Channel 4’s FactCheck Blog made it clear – less than one month ago – that it “found little empirical evidence that the problem existed”.
The evidence shows that “immigrants are generally net contributors to the British economy, paying more into the system in taxes than they take out by accessing public services.
“Migrants from the A8 countries of central and eastern Europe who joined the EU in 2004 were 60 per cent less likely than native-born Brits to claim benefits, and 58 per cent less likely to live in council housing. In every year since 2004 the A8 immigrants had paid in more than they had taken out.”
The blog entry quotes a study from CReAM (the Centre for the Research and Analysis of Migration) which states: “Whereas [European Economic Area] immigrants have made an overall positive fiscal contribution to the UK, the net fiscal balance of non-EEA immigrants is negative – as it is for natives.”

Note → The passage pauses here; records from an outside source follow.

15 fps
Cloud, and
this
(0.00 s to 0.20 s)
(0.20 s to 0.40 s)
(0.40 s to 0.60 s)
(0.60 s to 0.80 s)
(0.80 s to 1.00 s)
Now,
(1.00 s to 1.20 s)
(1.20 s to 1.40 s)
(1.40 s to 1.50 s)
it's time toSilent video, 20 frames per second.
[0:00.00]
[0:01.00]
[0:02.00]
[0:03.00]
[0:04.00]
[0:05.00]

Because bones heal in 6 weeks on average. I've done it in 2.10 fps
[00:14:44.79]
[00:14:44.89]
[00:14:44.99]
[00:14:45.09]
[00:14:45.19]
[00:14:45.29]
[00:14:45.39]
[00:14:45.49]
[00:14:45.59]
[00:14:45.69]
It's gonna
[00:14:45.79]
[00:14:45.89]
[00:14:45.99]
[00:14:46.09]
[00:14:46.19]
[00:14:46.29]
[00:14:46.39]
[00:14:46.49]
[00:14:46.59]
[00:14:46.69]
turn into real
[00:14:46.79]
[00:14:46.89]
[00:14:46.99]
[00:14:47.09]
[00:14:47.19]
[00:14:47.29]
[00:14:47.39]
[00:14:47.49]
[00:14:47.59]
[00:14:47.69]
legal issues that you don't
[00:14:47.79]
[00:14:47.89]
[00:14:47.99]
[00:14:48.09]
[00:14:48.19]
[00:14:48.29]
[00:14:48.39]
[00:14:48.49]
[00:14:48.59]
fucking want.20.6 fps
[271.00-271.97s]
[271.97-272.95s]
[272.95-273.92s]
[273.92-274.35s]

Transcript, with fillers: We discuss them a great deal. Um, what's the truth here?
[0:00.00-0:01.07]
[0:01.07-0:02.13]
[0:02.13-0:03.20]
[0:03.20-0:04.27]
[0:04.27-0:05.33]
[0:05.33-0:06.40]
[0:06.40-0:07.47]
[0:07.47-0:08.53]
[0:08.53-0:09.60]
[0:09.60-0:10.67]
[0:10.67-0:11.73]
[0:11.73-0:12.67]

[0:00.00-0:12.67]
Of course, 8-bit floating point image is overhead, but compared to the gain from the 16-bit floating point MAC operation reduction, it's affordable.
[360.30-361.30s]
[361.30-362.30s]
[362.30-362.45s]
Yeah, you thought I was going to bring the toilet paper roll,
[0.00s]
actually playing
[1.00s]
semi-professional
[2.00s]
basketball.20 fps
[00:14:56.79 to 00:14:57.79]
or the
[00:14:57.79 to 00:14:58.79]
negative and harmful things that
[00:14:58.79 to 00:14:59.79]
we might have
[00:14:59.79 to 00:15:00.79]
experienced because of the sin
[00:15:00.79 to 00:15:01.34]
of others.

In other words, UK citizens are a greater drain on the state than immigrants from Europe. Between 1995 and 2011 EEA immigrants paid in 4 per cent more than they took out, whereas native-born Brits only paid in 93 per cent of what they received. Between 2001 and 2011 recent EEA immigrants contributed 34 per cent more than they took out, a net contribution of £22bn.
Figures from the Department for Work and Pensions agree with the thrust of this research (although the figures are not directly comparable): At February 2013, 16.4 per cent of working-age UK nationals were claiming a working-age benefit compared to 6.7 per cent of non-UK nationals, and 5.9 per cent of foreign nationals who registered for a national insurance number in 2011/12 were claiming out-of-work benefits within six months, down from 6.6 per cent the year before.
There is no evidence that significant numbers of people come to the UK seeking a life on benefits.
David Cameron has proposed a series of phantom measures to combat a phantom problem.
It might please his swivel-eyed followers, but the rest of us should despair of him.
He is pandering to fantasies rather than working for the national interest.